Entries shown:
-.-.-

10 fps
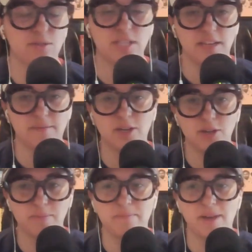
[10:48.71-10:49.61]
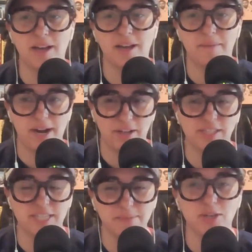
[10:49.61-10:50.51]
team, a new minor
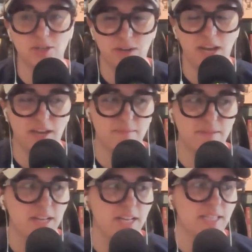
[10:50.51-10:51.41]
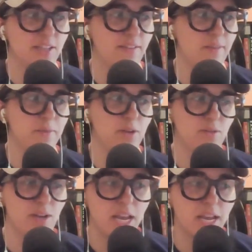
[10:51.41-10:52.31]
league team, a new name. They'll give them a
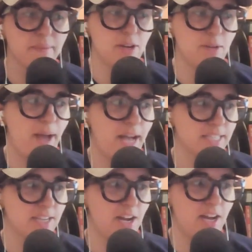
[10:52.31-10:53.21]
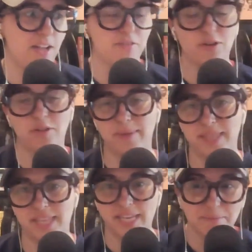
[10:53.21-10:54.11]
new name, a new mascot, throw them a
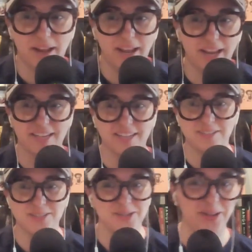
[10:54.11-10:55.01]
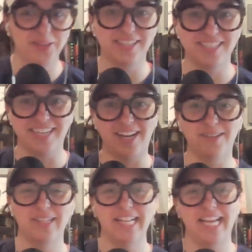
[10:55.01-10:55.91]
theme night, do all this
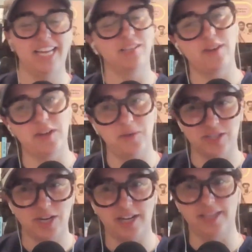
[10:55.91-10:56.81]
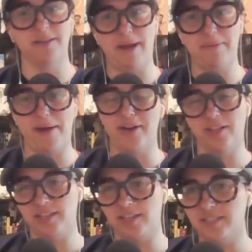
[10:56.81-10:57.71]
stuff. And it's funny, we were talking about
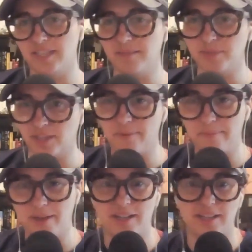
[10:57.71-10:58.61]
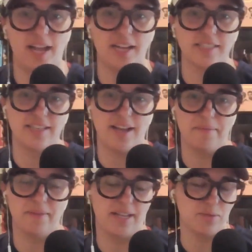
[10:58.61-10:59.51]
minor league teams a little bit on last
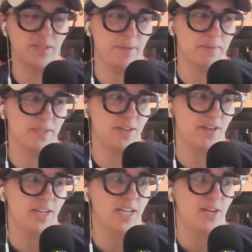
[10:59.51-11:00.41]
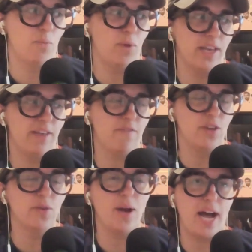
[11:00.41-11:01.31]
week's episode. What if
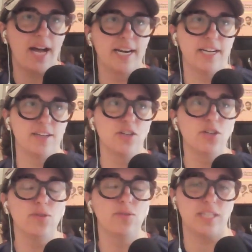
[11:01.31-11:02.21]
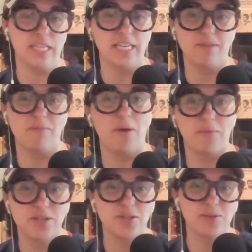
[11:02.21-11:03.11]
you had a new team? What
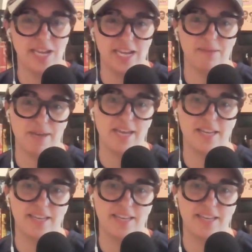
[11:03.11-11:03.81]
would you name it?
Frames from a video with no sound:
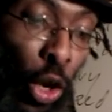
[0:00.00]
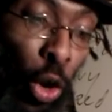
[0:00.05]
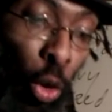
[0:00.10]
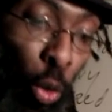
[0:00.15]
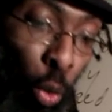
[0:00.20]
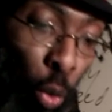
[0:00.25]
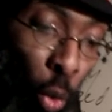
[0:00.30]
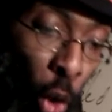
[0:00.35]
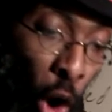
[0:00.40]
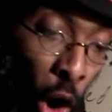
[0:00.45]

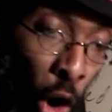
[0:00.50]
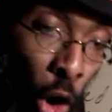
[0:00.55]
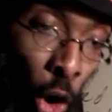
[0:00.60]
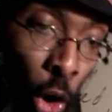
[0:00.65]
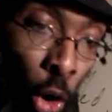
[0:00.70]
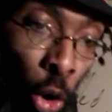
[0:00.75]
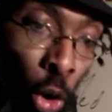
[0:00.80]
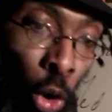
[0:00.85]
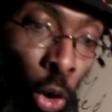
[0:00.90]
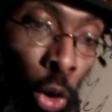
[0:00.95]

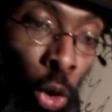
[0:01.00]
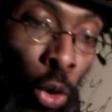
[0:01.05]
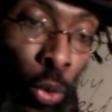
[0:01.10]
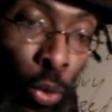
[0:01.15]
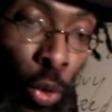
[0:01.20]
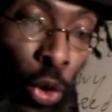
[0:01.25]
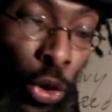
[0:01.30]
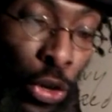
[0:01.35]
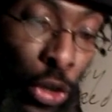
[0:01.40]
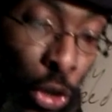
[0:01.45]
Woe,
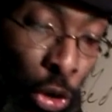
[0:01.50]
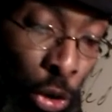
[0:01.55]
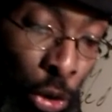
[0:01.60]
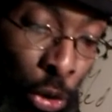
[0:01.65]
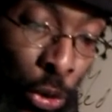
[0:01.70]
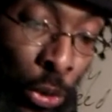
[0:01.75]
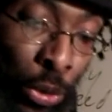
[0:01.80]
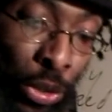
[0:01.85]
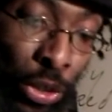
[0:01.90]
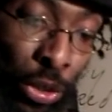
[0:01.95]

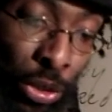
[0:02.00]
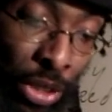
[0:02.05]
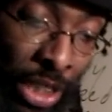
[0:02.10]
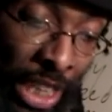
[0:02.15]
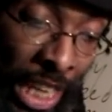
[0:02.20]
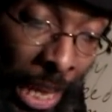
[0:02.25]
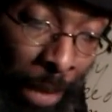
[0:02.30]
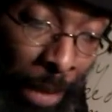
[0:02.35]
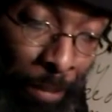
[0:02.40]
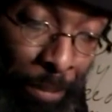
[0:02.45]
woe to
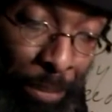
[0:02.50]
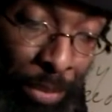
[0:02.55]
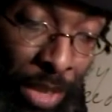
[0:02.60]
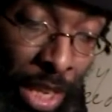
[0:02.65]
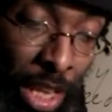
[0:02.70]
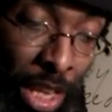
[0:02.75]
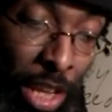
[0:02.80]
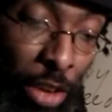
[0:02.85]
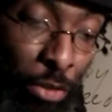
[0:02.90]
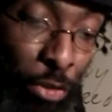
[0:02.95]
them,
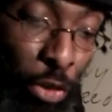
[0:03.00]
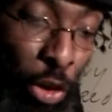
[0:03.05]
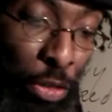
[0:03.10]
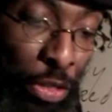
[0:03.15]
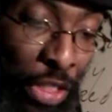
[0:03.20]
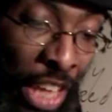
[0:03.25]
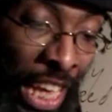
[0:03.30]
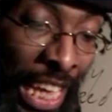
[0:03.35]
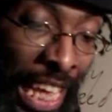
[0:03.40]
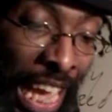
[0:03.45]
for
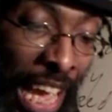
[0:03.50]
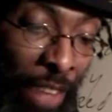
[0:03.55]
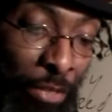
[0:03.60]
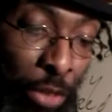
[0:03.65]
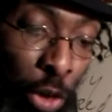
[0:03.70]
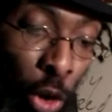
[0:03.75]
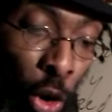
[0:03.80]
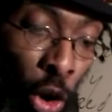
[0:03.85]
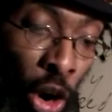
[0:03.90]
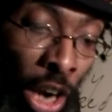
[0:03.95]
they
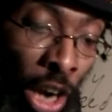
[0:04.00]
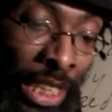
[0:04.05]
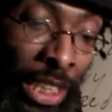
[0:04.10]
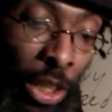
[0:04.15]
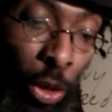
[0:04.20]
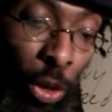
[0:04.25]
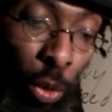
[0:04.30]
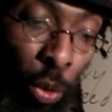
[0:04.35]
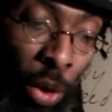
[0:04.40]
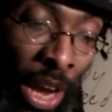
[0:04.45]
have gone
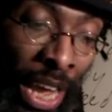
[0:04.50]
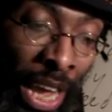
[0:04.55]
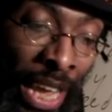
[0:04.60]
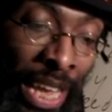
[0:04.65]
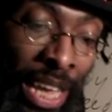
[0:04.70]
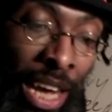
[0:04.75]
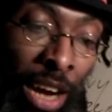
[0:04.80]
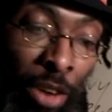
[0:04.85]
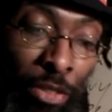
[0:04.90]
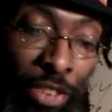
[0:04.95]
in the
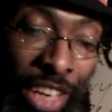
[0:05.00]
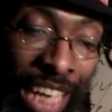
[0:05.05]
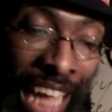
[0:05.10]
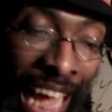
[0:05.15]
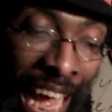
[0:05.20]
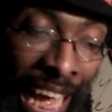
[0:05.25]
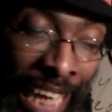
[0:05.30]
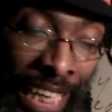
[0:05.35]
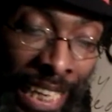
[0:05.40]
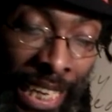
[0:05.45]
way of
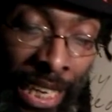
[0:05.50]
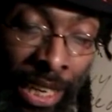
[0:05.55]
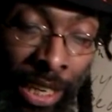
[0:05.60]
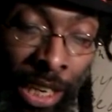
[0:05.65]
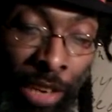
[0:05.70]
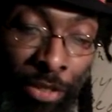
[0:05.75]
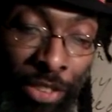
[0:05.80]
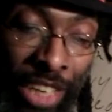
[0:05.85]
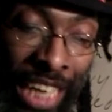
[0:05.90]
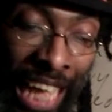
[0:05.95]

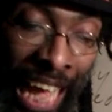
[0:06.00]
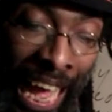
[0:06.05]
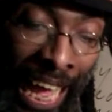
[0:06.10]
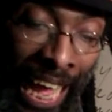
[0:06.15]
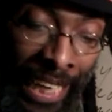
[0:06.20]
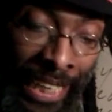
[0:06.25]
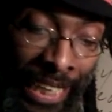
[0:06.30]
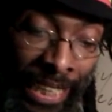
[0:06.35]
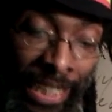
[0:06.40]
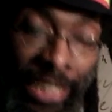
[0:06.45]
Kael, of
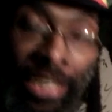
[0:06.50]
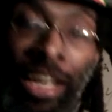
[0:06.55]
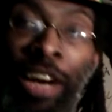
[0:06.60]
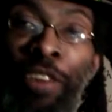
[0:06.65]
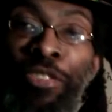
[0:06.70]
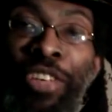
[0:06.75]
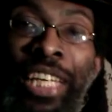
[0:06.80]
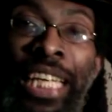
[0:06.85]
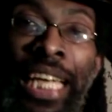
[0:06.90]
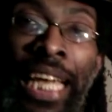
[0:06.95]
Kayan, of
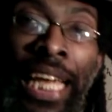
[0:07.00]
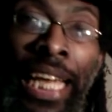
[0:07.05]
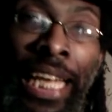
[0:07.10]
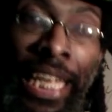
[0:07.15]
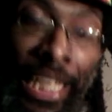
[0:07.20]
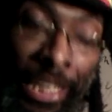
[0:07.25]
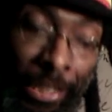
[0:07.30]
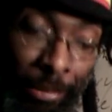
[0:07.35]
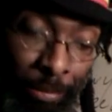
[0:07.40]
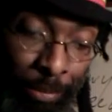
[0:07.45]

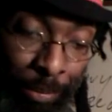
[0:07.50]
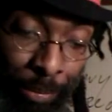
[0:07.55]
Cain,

-.-.-

Assignment: All records above should be duplicated exactly, with the pictures omitted.

Completed task:
10 fps
[10:48.71-10:49.61]
[10:49.61-10:50.51]
team, a new minor
[10:50.51-10:51.41]
[10:51.41-10:52.31]
league team, a new name. They'll give them a
[10:52.31-10:53.21]
[10:53.21-10:54.11]
new name, a new mascot, throw them a
[10:54.11-10:55.01]
[10:55.01-10:55.91]
theme night, do all this
[10:55.91-10:56.81]
[10:56.81-10:57.71]
stuff. And it's funny, we were talking about
[10:57.71-10:58.61]
[10:58.61-10:59.51]
minor league teams a little bit on last
[10:59.51-11:00.41]
[11:00.41-11:01.31]
week's episode. What if
[11:01.31-11:02.21]
[11:02.21-11:03.11]
you had a new team? What
[11:03.11-11:03.81]
would you name it?
Frames from a video with no sound:
[0:00.00]
[0:00.05]
[0:00.10]
[0:00.15]
[0:00.20]
[0:00.25]
[0:00.30]
[0:00.35]
[0:00.40]
[0:00.45]

[0:00.50]
[0:00.55]
[0:00.60]
[0:00.65]
[0:00.70]
[0:00.75]
[0:00.80]
[0:00.85]
[0:00.90]
[0:00.95]

[0:01.00]
[0:01.05]
[0:01.10]
[0:01.15]
[0:01.20]
[0:01.25]
[0:01.30]
[0:01.35]
[0:01.40]
[0:01.45]
Woe,
[0:01.50]
[0:01.55]
[0:01.60]
[0:01.65]
[0:01.70]
[0:01.75]
[0:01.80]
[0:01.85]
[0:01.90]
[0:01.95]

[0:02.00]
[0:02.05]
[0:02.10]
[0:02.15]
[0:02.20]
[0:02.25]
[0:02.30]
[0:02.35]
[0:02.40]
[0:02.45]
woe to
[0:02.50]
[0:02.55]
[0:02.60]
[0:02.65]
[0:02.70]
[0:02.75]
[0:02.80]
[0:02.85]
[0:02.90]
[0:02.95]
them,
[0:03.00]
[0:03.05]
[0:03.10]
[0:03.15]
[0:03.20]
[0:03.25]
[0:03.30]
[0:03.35]
[0:03.40]
[0:03.45]
for
[0:03.50]
[0:03.55]
[0:03.60]
[0:03.65]
[0:03.70]
[0:03.75]
[0:03.80]
[0:03.85]
[0:03.90]
[0:03.95]
they
[0:04.00]
[0:04.05]
[0:04.10]
[0:04.15]
[0:04.20]
[0:04.25]
[0:04.30]
[0:04.35]
[0:04.40]
[0:04.45]
have gone
[0:04.50]
[0:04.55]
[0:04.60]
[0:04.65]
[0:04.70]
[0:04.75]
[0:04.80]
[0:04.85]
[0:04.90]
[0:04.95]
in the
[0:05.00]
[0:05.05]
[0:05.10]
[0:05.15]
[0:05.20]
[0:05.25]
[0:05.30]
[0:05.35]
[0:05.40]
[0:05.45]
way of
[0:05.50]
[0:05.55]
[0:05.60]
[0:05.65]
[0:05.70]
[0:05.75]
[0:05.80]
[0:05.85]
[0:05.90]
[0:05.95]

[0:06.00]
[0:06.05]
[0:06.10]
[0:06.15]
[0:06.20]
[0:06.25]
[0:06.30]
[0:06.35]
[0:06.40]
[0:06.45]
Kael, of
[0:06.50]
[0:06.55]
[0:06.60]
[0:06.65]
[0:06.70]
[0:06.75]
[0:06.80]
[0:06.85]
[0:06.90]
[0:06.95]
Kayan, of
[0:07.00]
[0:07.05]
[0:07.10]
[0:07.15]
[0:07.20]
[0:07.25]
[0:07.30]
[0:07.35]
[0:07.40]
[0:07.45]

[0:07.50]
[0:07.55]
Cain,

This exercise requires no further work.